WORK INSTRUCTIONS: In this exercise, print only the lines of the records below from the one with "[5:41.51-5:42.47]" through the one with "Transcript: Now, I", inclusive. Pictures are not part of the copy.

····················

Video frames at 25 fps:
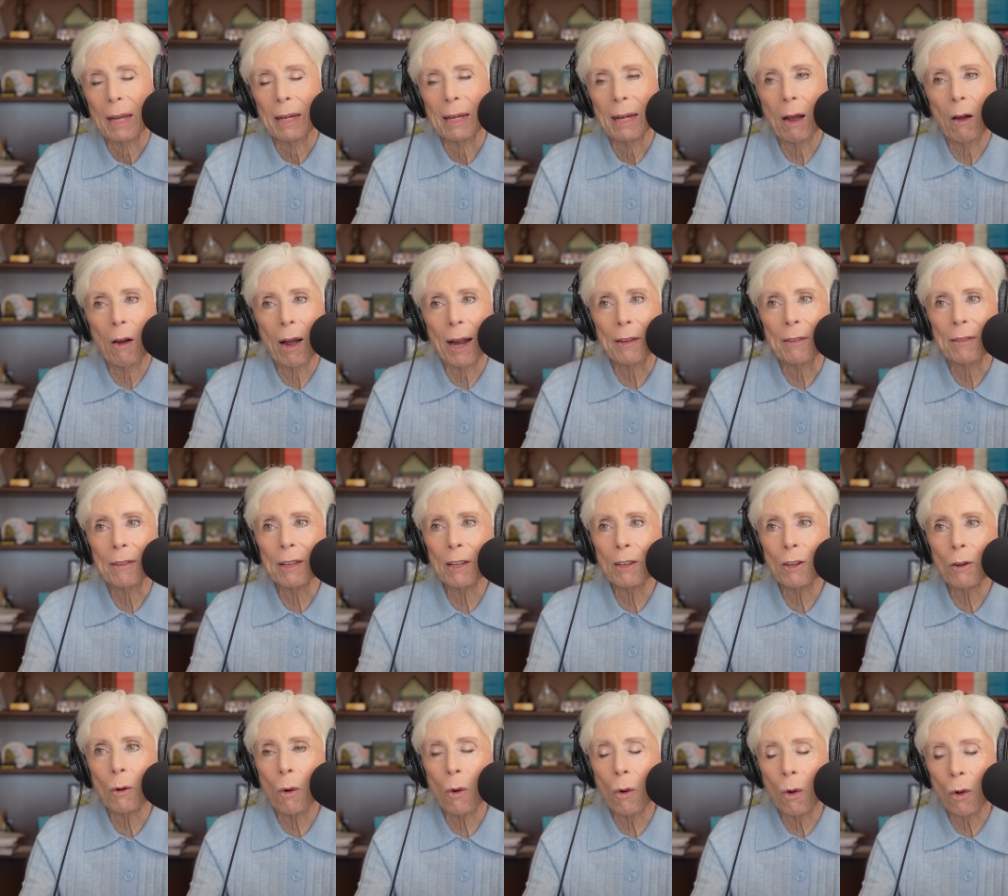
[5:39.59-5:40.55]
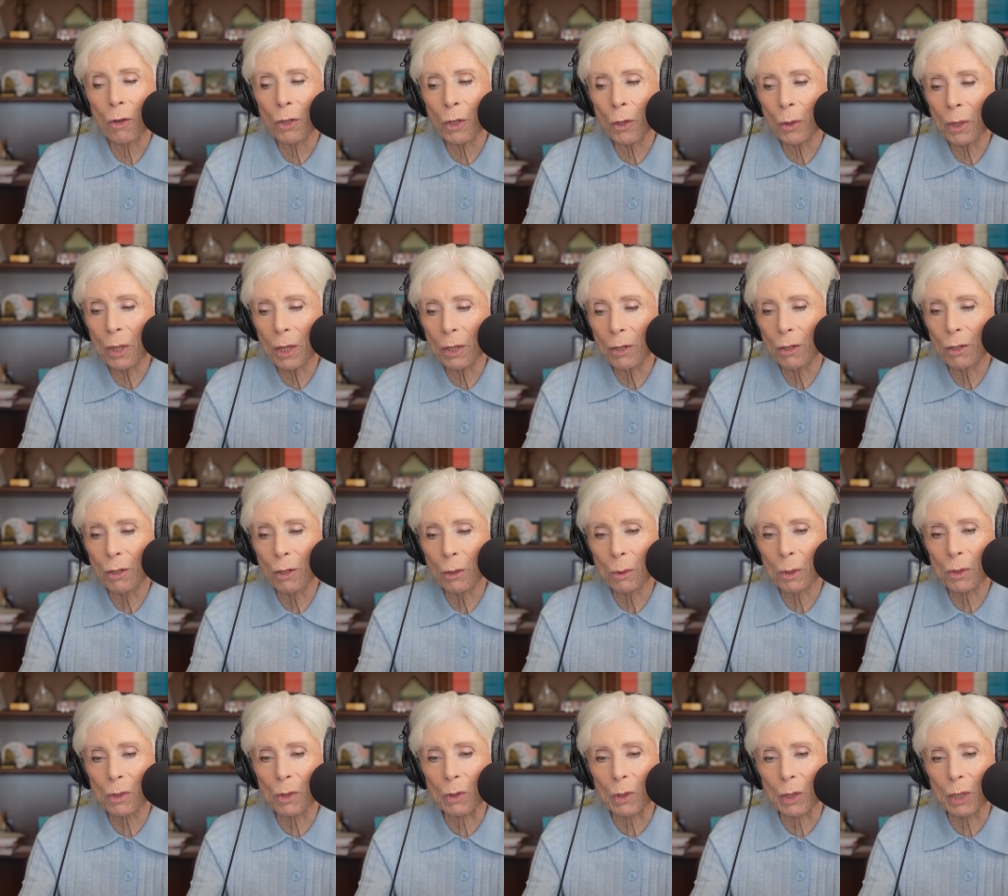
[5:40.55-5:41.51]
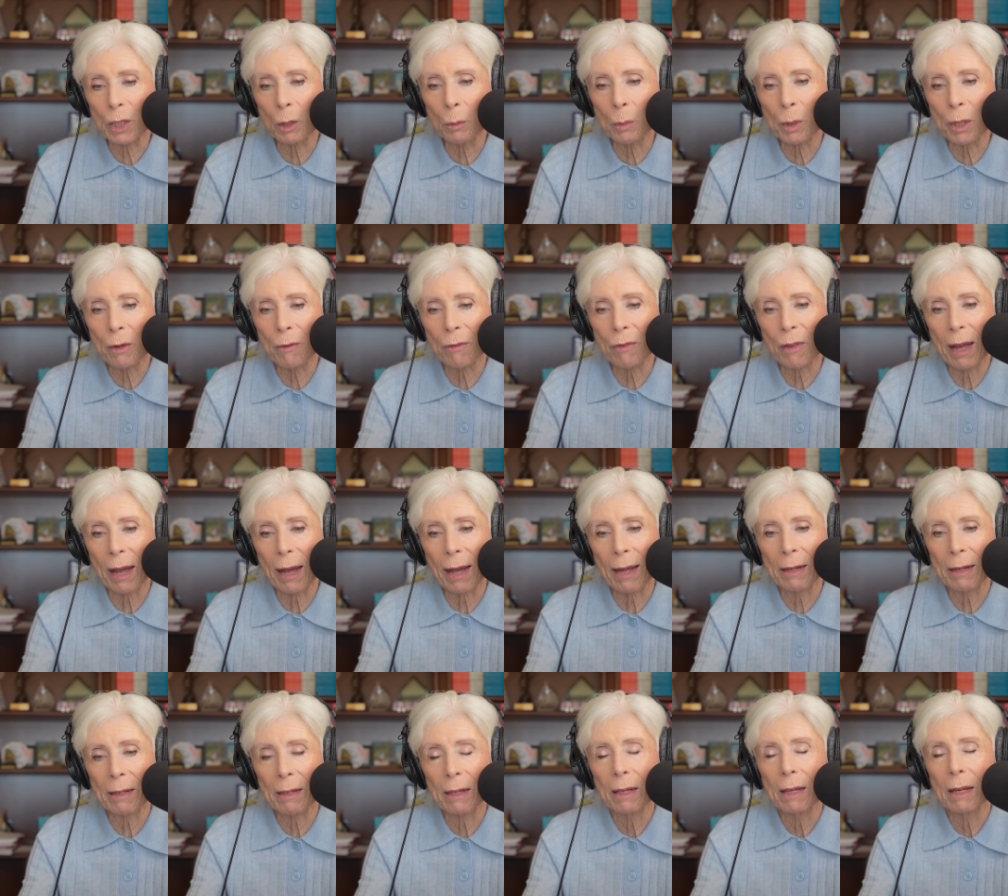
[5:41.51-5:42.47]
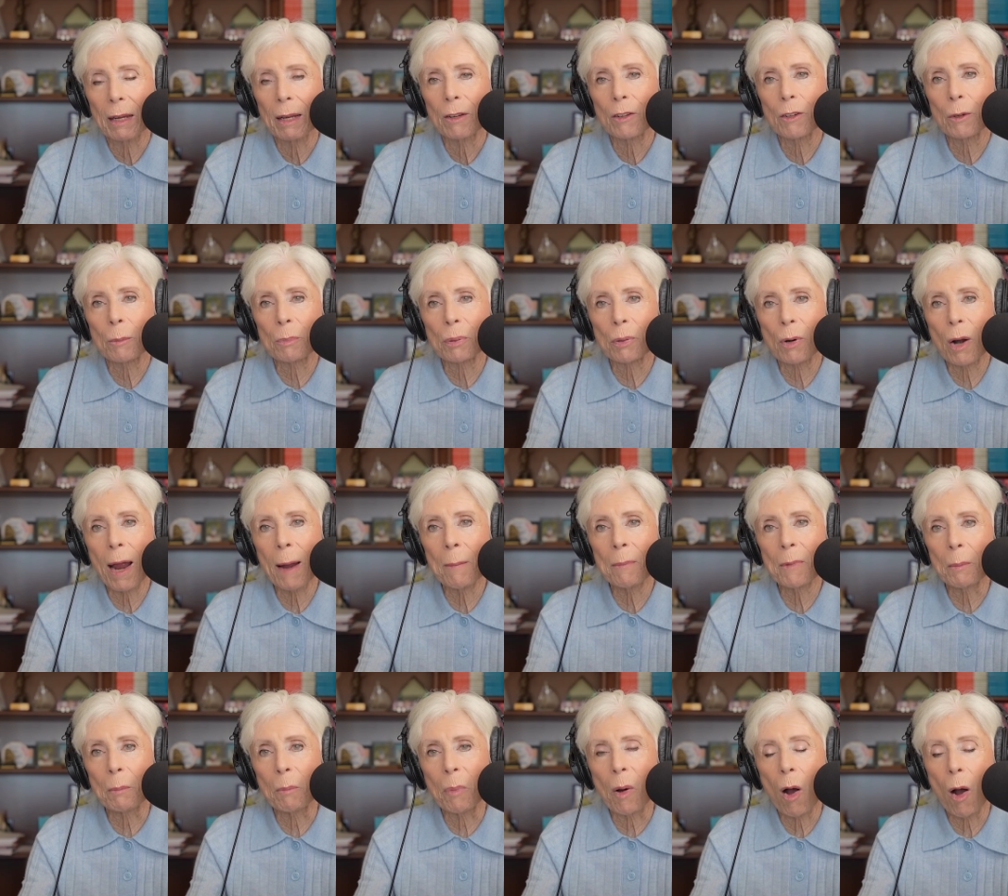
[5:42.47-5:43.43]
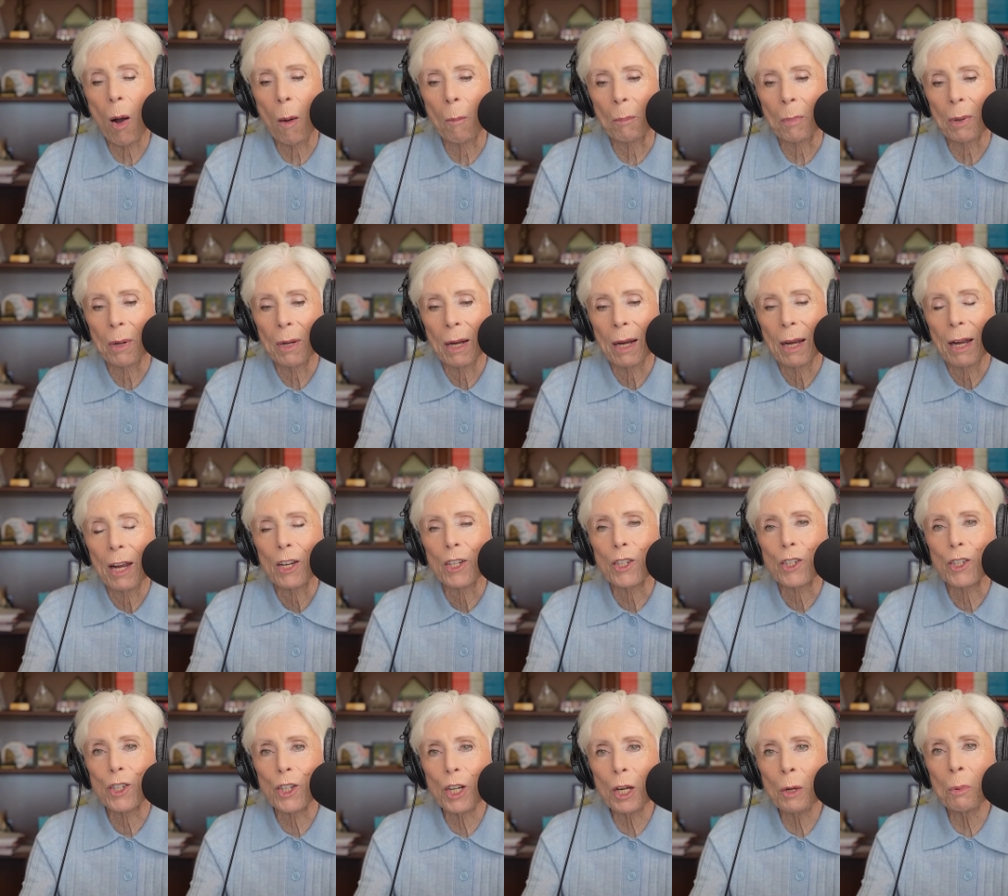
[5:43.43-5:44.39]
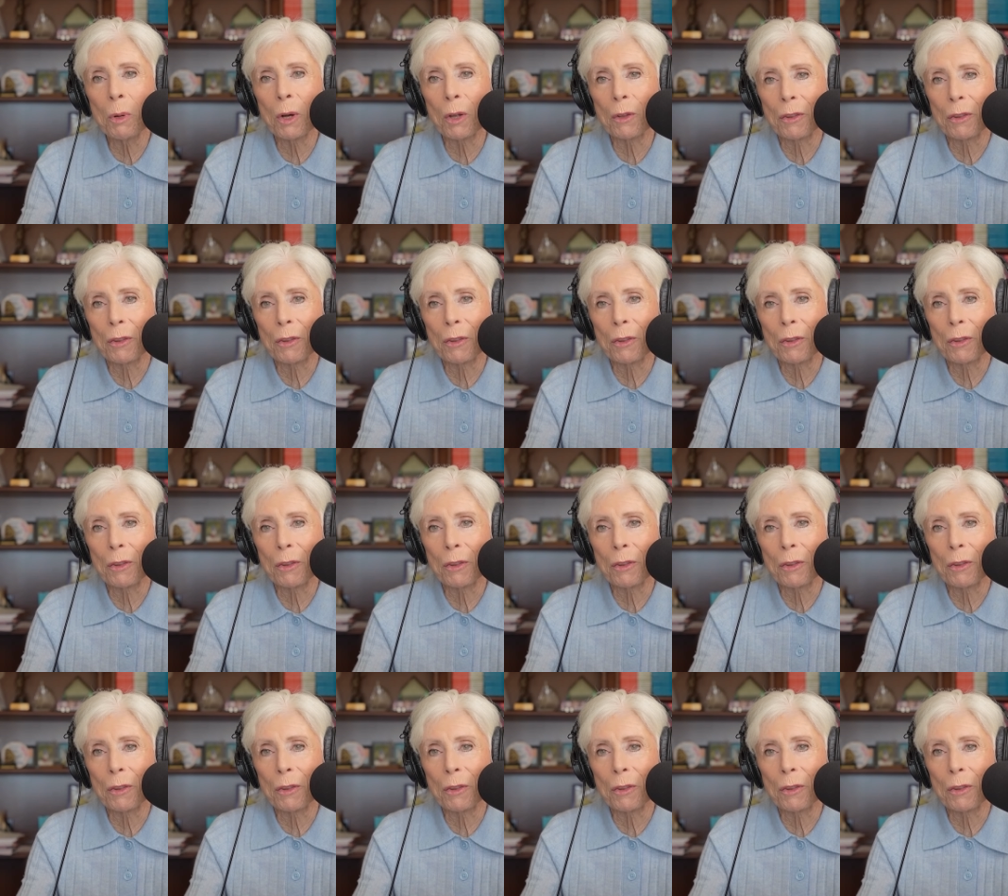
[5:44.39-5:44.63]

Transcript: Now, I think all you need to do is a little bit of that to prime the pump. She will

····················

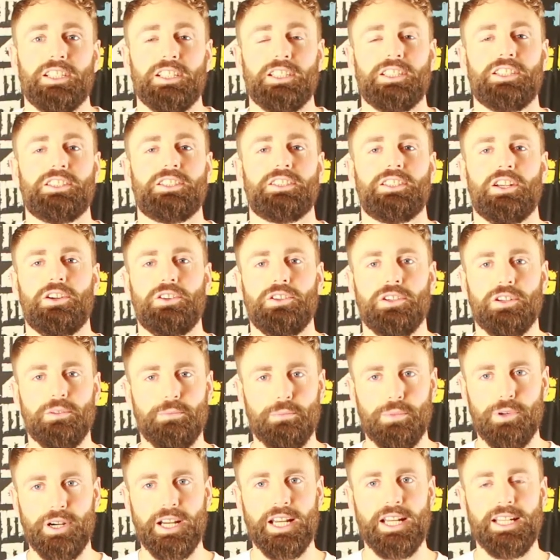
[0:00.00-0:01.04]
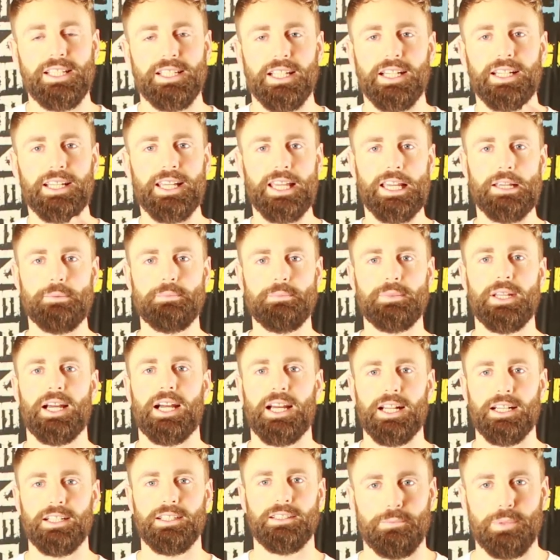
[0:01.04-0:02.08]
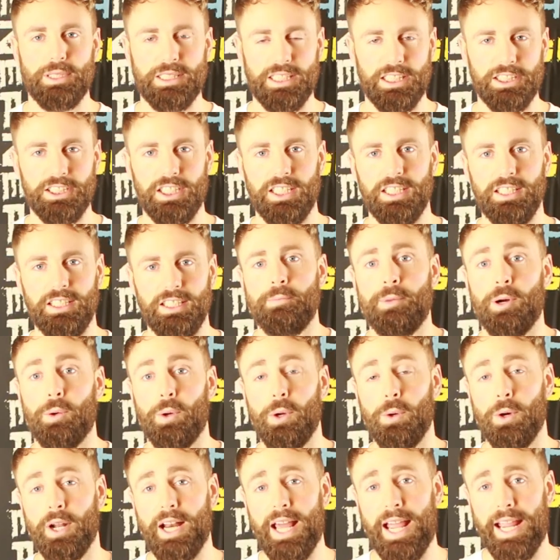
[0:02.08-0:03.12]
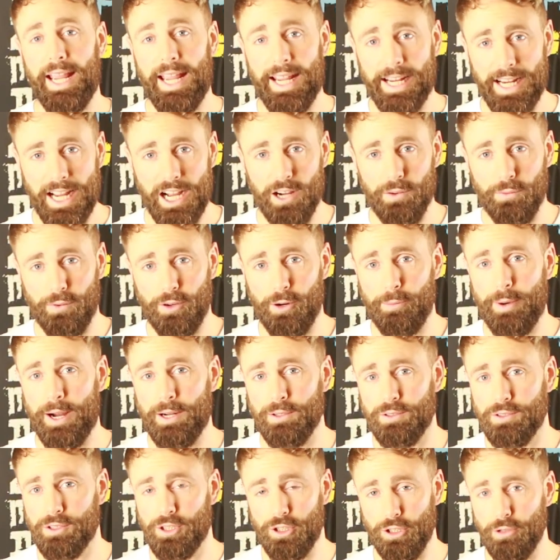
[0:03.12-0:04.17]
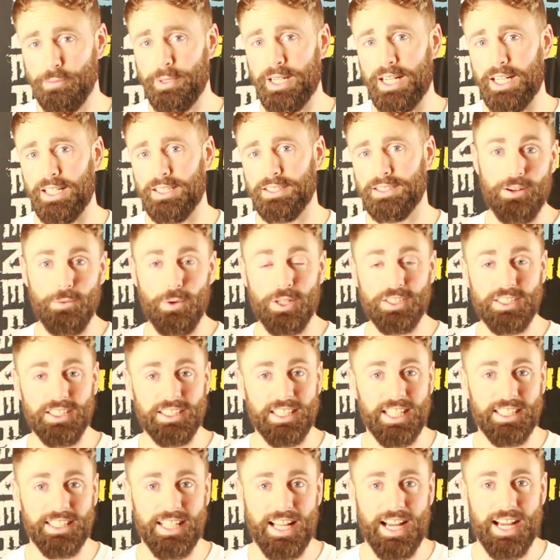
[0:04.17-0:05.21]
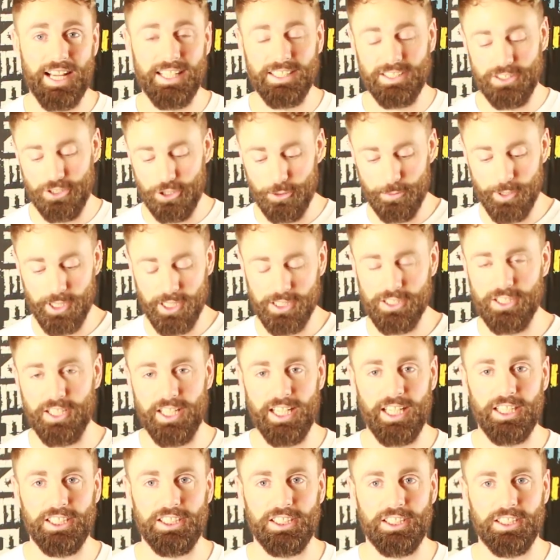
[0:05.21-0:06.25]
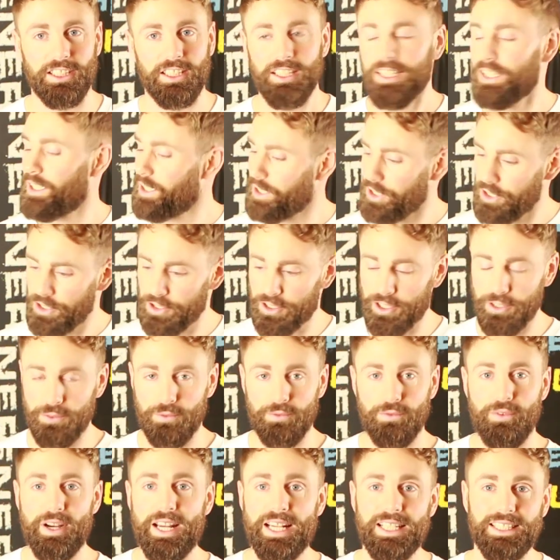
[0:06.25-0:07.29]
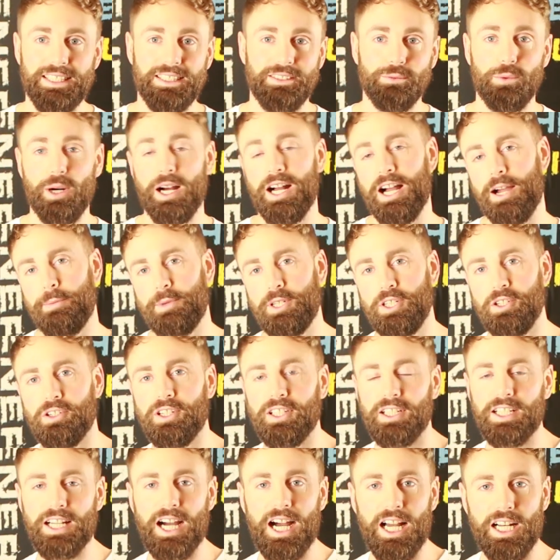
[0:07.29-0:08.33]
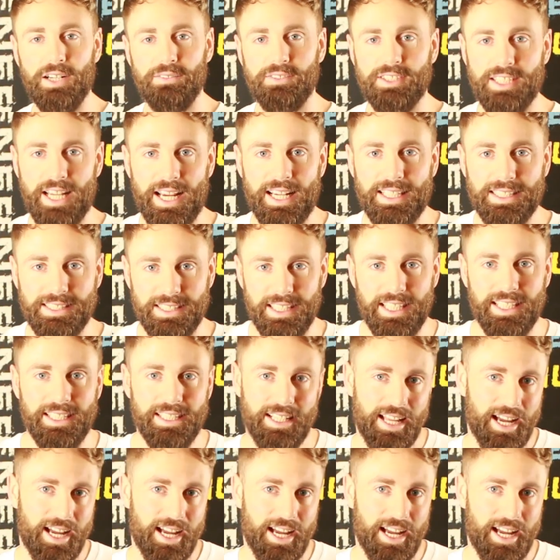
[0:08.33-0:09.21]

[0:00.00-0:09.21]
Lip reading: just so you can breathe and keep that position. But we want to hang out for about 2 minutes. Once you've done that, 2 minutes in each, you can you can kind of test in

····················

SOLUTION BELOW:
[5:41.51-5:42.47]
[5:42.47-5:43.43]
[5:43.43-5:44.39]
[5:44.39-5:44.63]

Transcript: Now, I think all you need to do is a little bit of that to prime the pump. She will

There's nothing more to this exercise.